Most of the changes over time have related to the older age groups, particularly since the early 1990s. For those aged 55 and over, the levels of both taxes and transfers as a share of income have remained relatively stable, but the composition has changed. Direct taxes and direct benefits have both declined, while indirect taxes and benefits have increased.

This is in part due to the age qualification for the age pension and other pension-based benefits increasing from 60 to 65 for women reaching this age between 1995 to 2017[30]. It also reflects rising incomes and the ability for people to work longer as more white-collar work replaces blue­collar work. These changes result in people over 55 receiving fewer direct benefits, such as the age pension, but the level of indirect benefits, such as the medical and pharmaceutical benefits scheme, has remained broadly similar.
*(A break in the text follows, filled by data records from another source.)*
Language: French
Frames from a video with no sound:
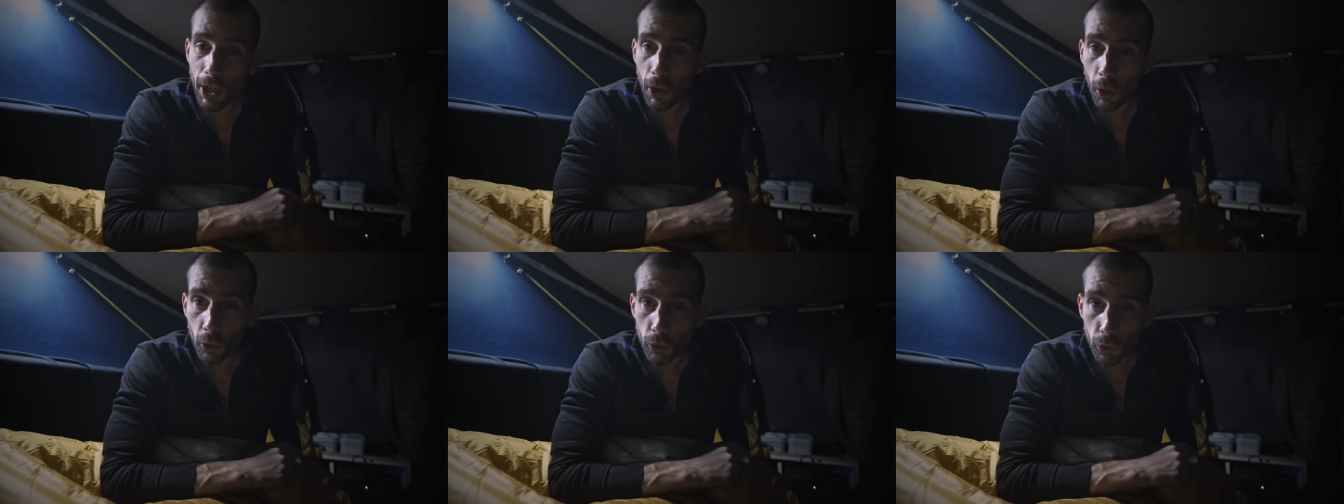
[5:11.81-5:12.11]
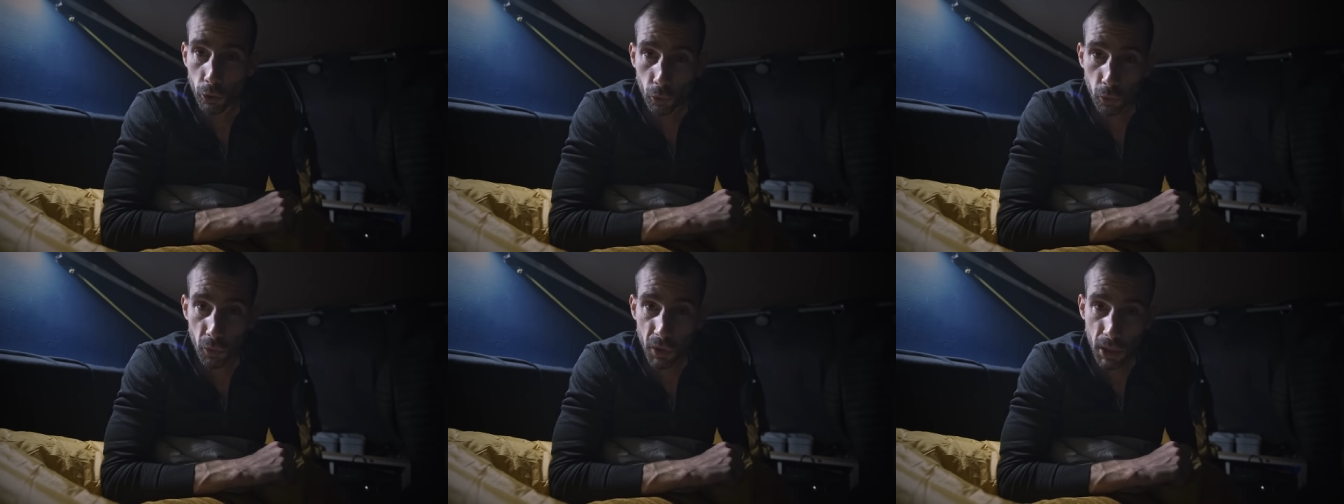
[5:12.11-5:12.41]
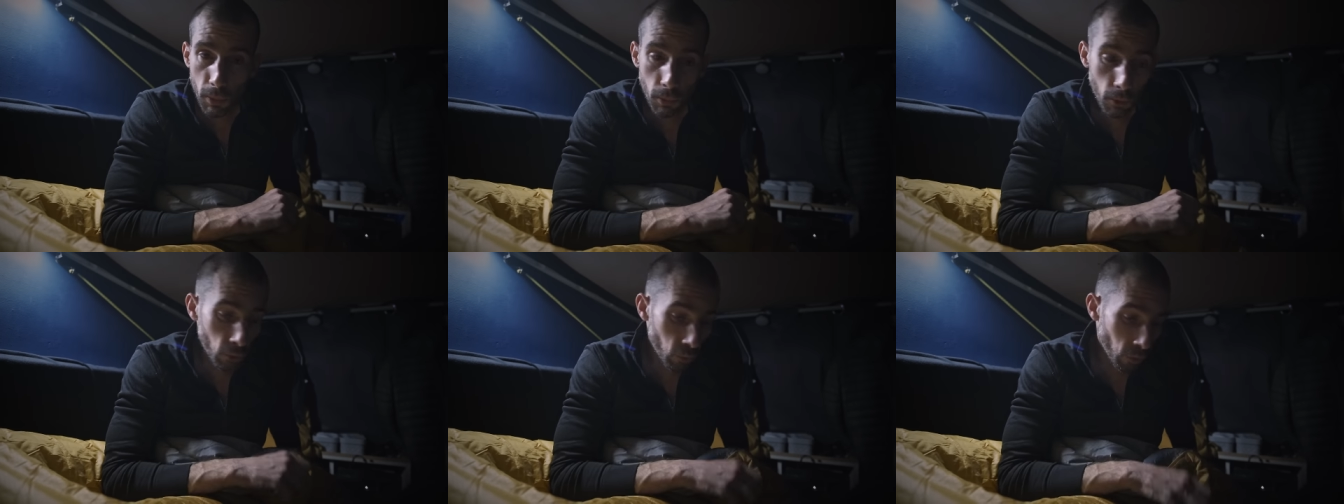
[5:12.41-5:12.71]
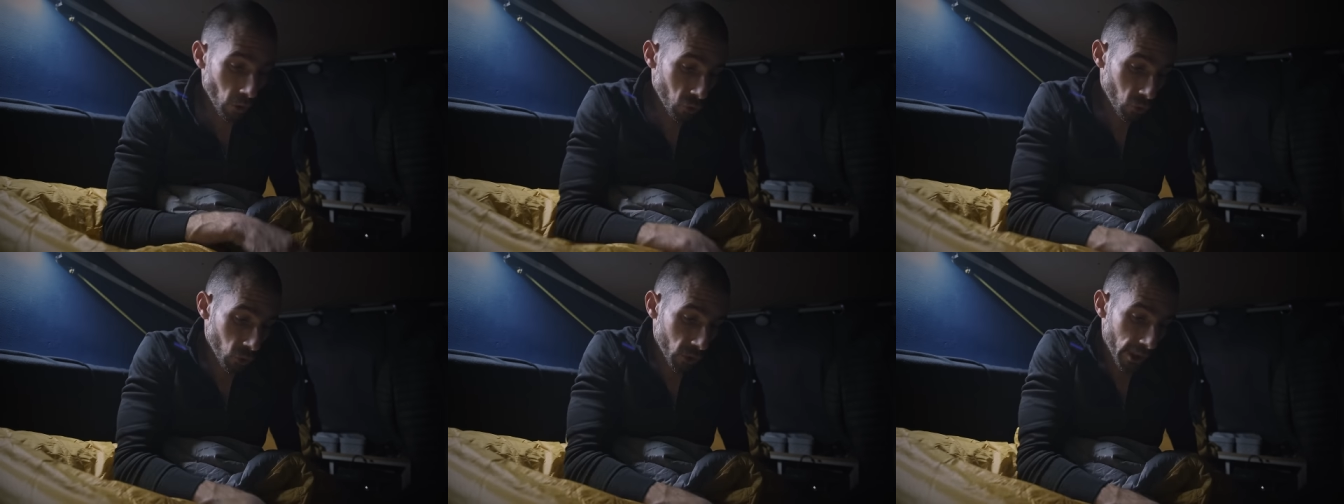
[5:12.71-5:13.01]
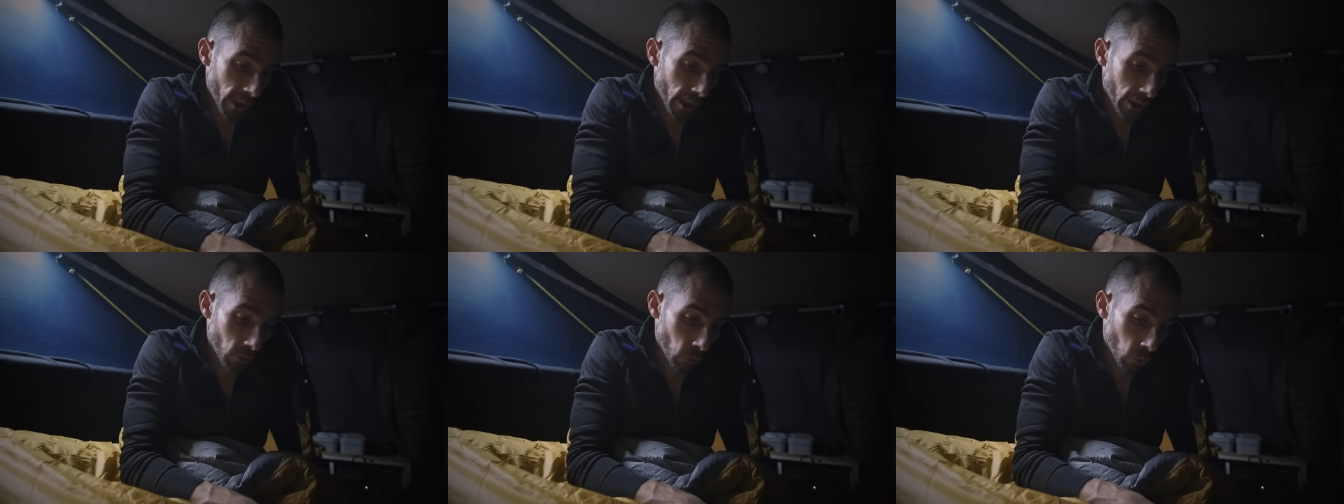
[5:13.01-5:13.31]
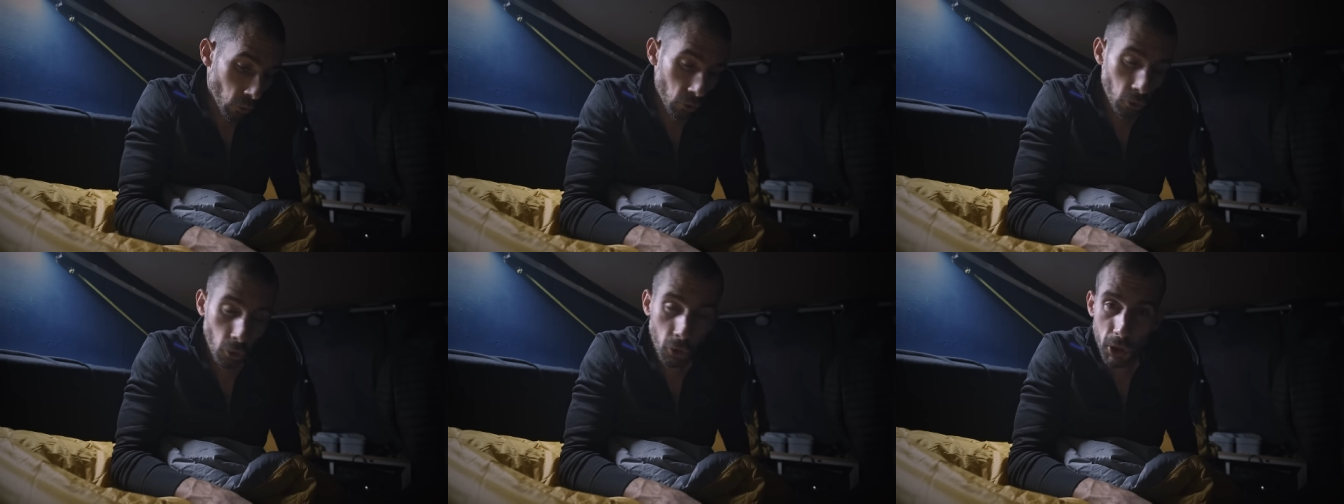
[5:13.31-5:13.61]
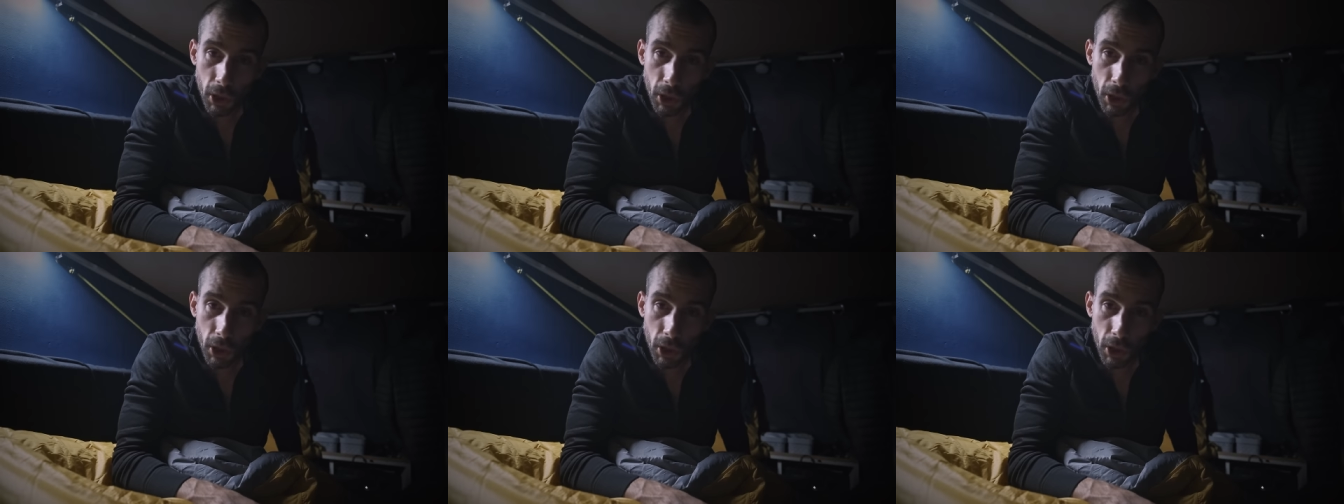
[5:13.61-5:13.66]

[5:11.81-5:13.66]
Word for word: En dessous, si besoin, j'en ai un autre euh,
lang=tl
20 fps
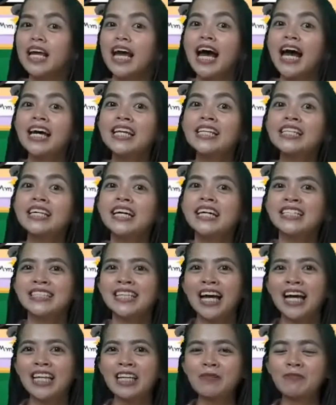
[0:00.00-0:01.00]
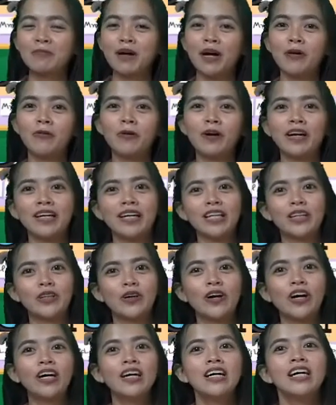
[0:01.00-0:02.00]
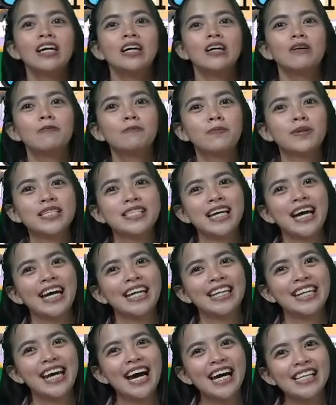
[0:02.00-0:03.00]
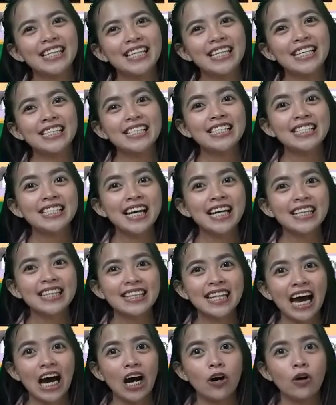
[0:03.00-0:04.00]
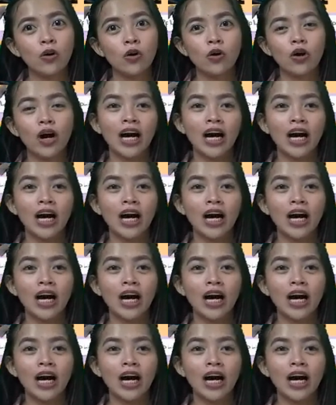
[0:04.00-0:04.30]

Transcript: At sa halimbawang ito, umpisahan natin sa tao.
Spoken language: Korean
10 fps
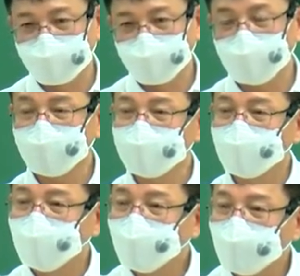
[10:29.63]

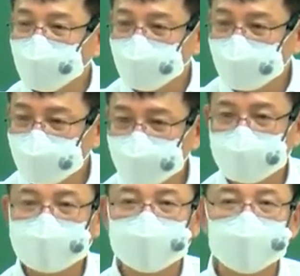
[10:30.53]
거기도
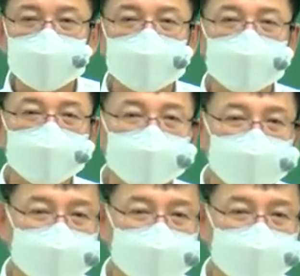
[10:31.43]
효력이 생긴다고 돼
Those aged over 65 are receiving a similar amount of benefits as in the past, although the split between indirect and direct has changed over time. While direct benefits such as the age pension have also decreased as a proportion of total income, the amount of indirect benefits have increased, perhaps related to a higher proportion of people aged 75 and over, who require more medical services.

Taxes paid by those aged over 65 have remained largely constant as a share of income over time, but the composition of the tax has changed. Decreasing income tax is partly related to the maturing of the superannuation system, where incomes are concessionally taxed, and the introduction of more generous concessions. Indirect taxes have increased as a share of income for this cohort.

 


[29]        2024-25 personal income of $45,000 is taxed $4,288 (excluding any offsets, credits and Medicare). If this same $45,000 income was taxed at a flat 30% this would equate to $13,500. If the government then provided a $9,212 tax credit or offset, the final amount of tax paid is equal to the current system at $4,288. Any extra income earned up to $135,000 would be taxed at 30% under both the current progressive system and a flat 30% system.